• Task to carry out: Set down the data below without change, skipping the pictures it holds.

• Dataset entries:

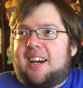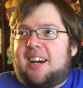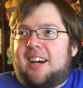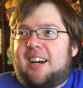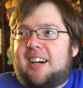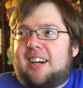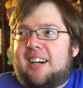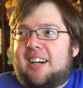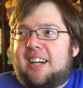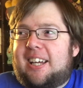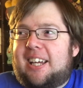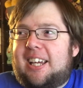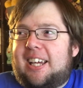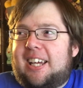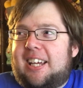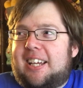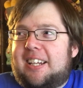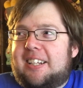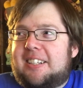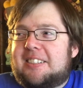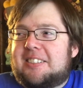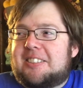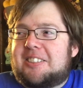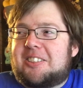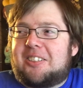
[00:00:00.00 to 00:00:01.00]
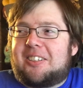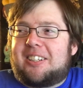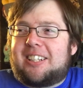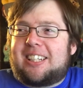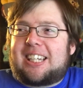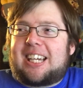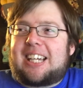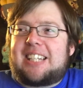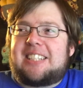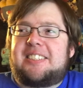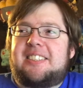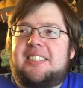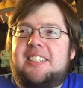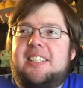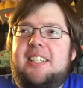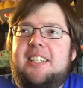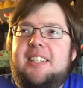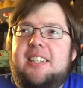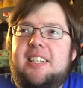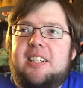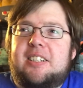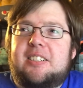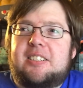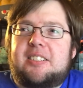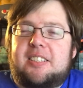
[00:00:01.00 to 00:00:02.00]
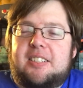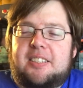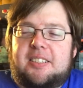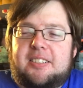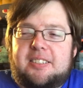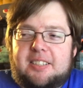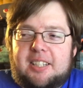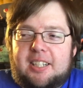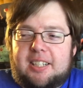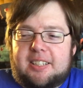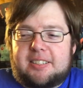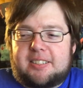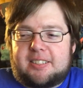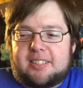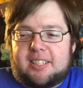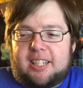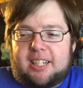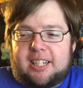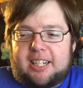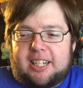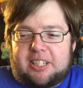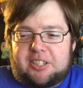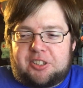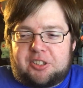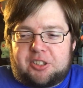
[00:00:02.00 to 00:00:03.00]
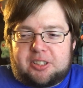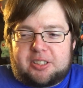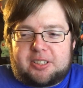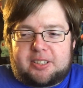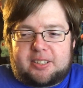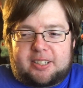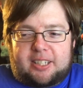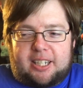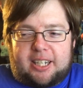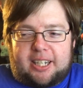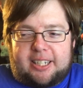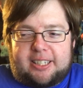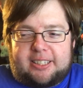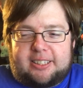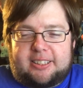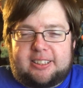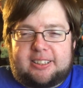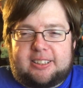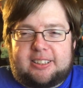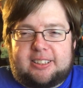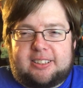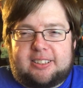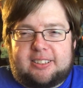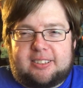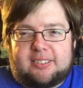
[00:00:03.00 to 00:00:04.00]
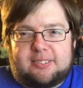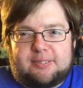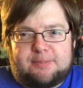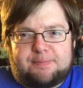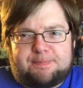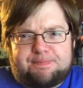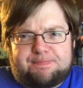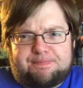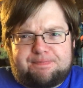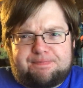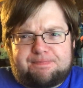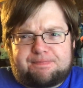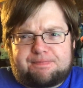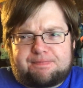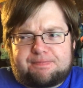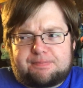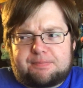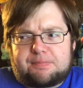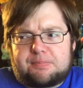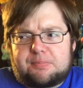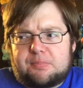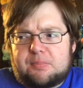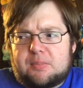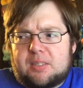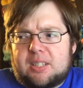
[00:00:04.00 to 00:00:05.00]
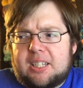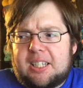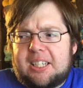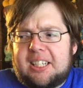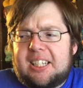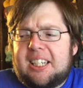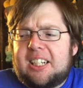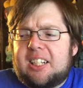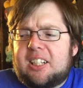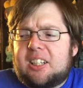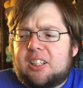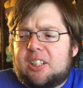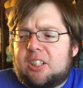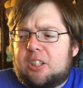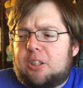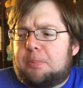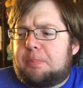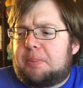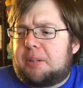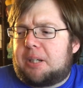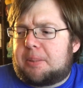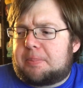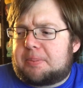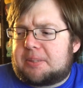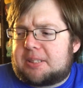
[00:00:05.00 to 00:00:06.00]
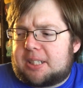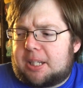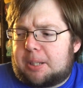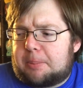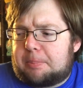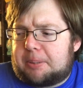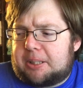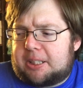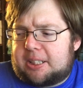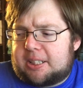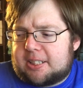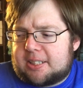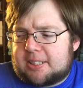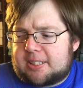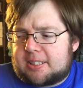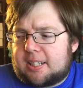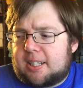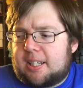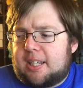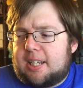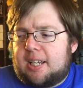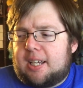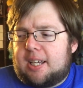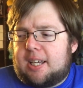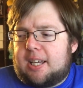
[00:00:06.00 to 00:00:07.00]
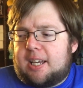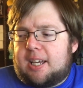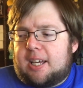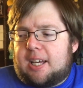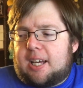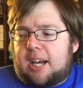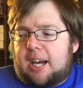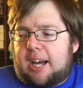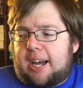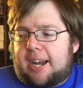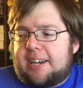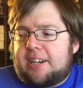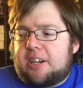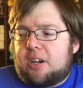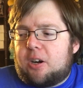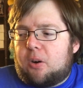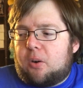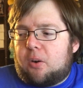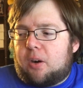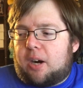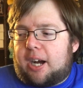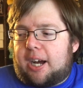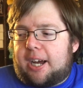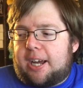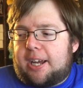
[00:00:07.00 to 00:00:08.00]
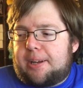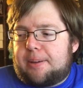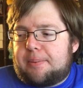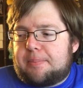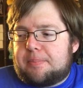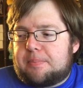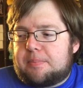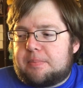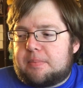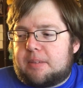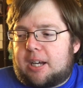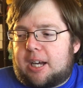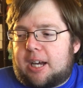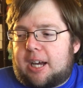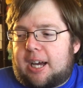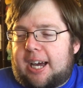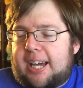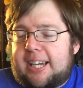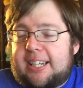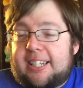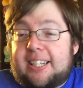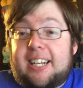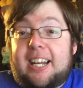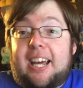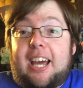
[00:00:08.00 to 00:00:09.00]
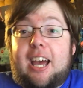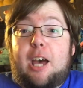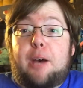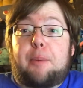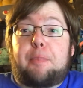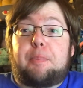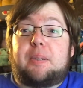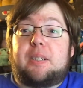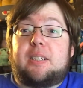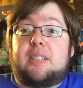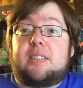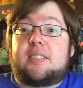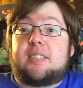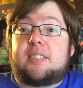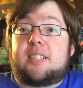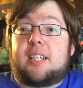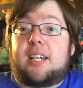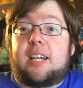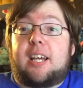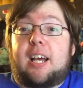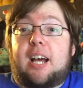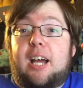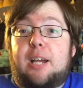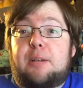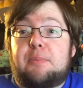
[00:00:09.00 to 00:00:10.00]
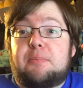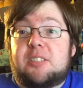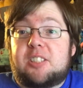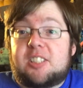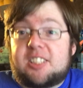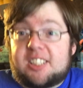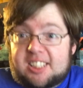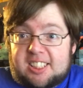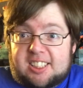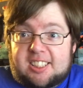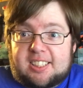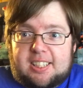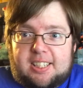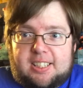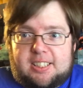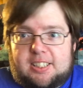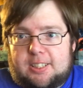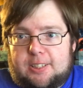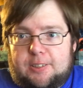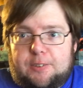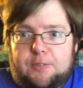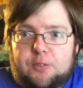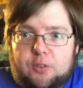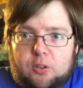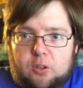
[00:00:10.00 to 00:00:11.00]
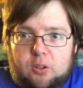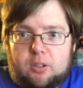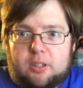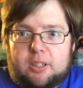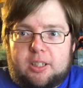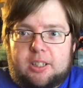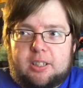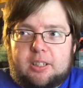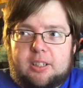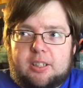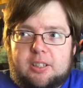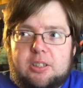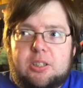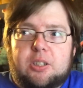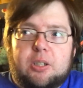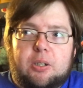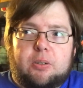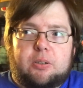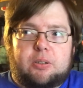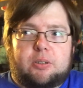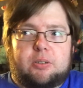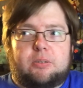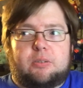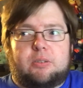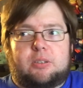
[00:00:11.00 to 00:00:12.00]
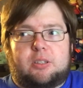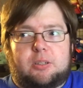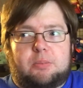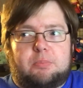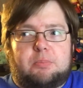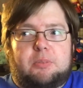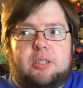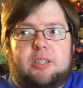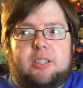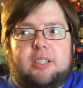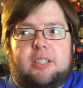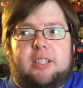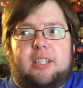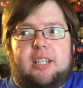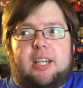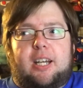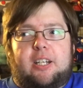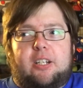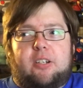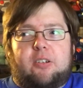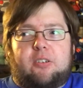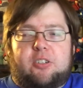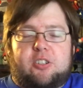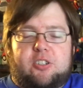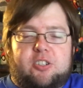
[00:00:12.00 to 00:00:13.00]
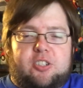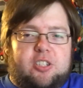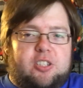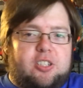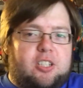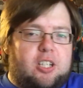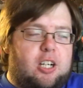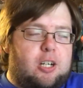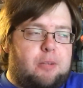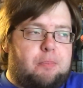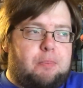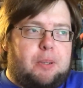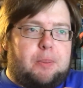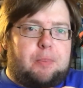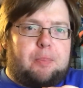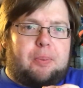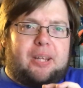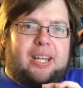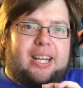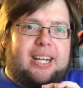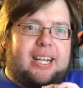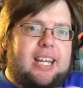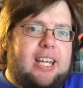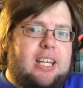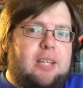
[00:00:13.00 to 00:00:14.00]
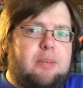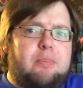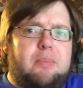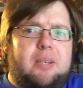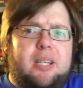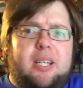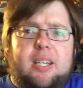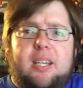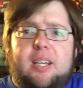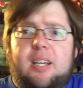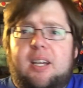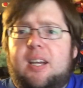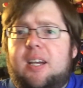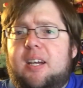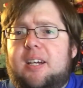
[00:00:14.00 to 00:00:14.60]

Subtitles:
And so, like, I see their success, and I just kind of get a little bit upset, because I know I can happily say I'm successful in the Toku community. I know there's a ton of people that hate me.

• Problem solution:
[00:00:00.00 to 00:00:01.00]
[00:00:01.00 to 00:00:02.00]
[00:00:02.00 to 00:00:03.00]
[00:00:03.00 to 00:00:04.00]
[00:00:04.00 to 00:00:05.00]
[00:00:05.00 to 00:00:06.00]
[00:00:06.00 to 00:00:07.00]
[00:00:07.00 to 00:00:08.00]
[00:00:08.00 to 00:00:09.00]
[00:00:09.00 to 00:00:10.00]
[00:00:10.00 to 00:00:11.00]
[00:00:11.00 to 00:00:12.00]
[00:00:12.00 to 00:00:13.00]
[00:00:13.00 to 00:00:14.00]
[00:00:14.00 to 00:00:14.60]

Subtitles:
And so, like, I see their success, and I just kind of get a little bit upset, because I know I can happily say I'm successful in the Toku community. I know there's a ton of people that hate me.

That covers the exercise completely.